Mexico's Cemex (NYSE:CX) was once very nearly the emerging star of the international world of cement. But the company, recently on the prowl for new financing, has now discovered that the world has changed a lot in just the past few years.

Cemex is the world's third largest cement company, behind France's LaFarge (OTC : LARGY. PK) and Holcim (OTC: HCMLY. PK). After a lengthy search for cash infusions abroad, it became clear that Cemex would have had to fork over an interest rate of between 15% and 20%, according to some reports, to sell its bonds last week. It'll therefore return to banks for a fresh supply of pesos.

Unfortunately, Cemex is paying penance for a number of recent acquisitions. Its latest purchase was last year's $15.3 billion devouring of Australia's Rinker Materials. The deal gave the company exposure to markets in such places as the United States, the U.K., and Spain -- just in time to see housing and construction slowdowns put a big crimp on those nation's economies.

In the wake of the deal, Cemex's net debt reached $17.8 million, or five times its most recent years' earnings before interest, taxes, depreciation, and amortization (EBITDA).
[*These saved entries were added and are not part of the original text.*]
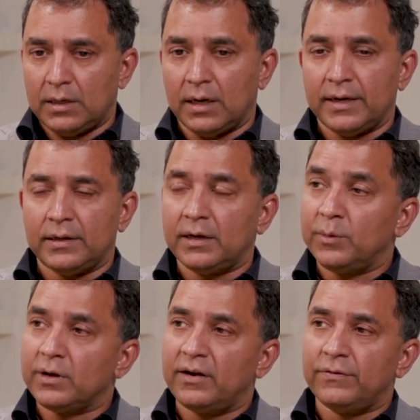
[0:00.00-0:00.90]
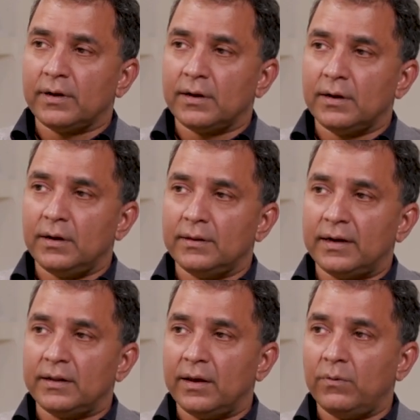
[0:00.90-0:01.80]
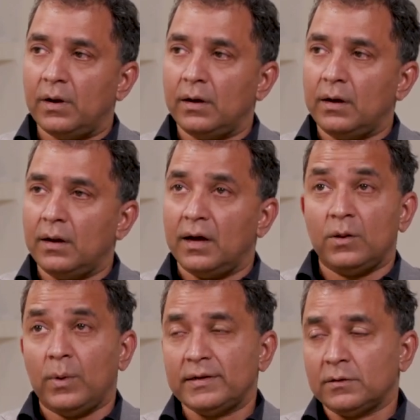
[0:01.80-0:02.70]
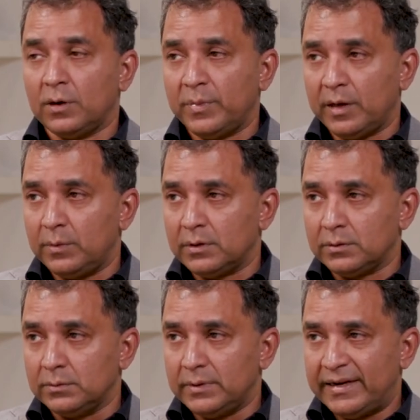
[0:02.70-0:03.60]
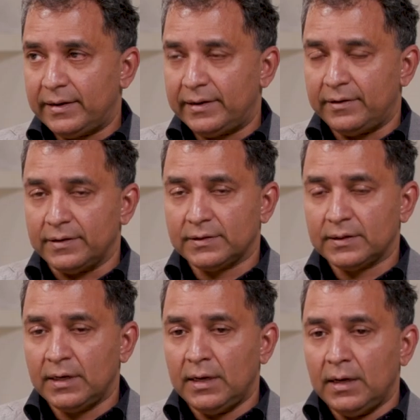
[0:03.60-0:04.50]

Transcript: target the demographic that they will otherwise not be able to address.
Partly as a result, rating agencies Fitch and Standard & Poor's have reduced Cemex's bonds to a below-investment-grade BB+.
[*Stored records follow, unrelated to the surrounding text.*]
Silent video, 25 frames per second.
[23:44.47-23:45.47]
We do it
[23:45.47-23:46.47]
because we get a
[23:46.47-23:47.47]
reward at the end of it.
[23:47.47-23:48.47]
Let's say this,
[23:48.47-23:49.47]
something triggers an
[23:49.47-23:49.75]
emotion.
With the world's economy teetering, Cemex is hardly alone among struggling cement companies. In the U.S., Texas Industries (NYSE:TXI) shares have slipped a full 84% below their 52-week high. Beyond that, Eagle Materials (NYSE:EXP) -- which operates four domestic cement plants, along with gypsum wallboard plants -- has been especially hard-hit by the nation's housing debacle. The question now is how much lower these stocks can slide from their current levels.

I think Cemex is ultimately a strong company. If you're willing to buy into pessimism, give it a closer look.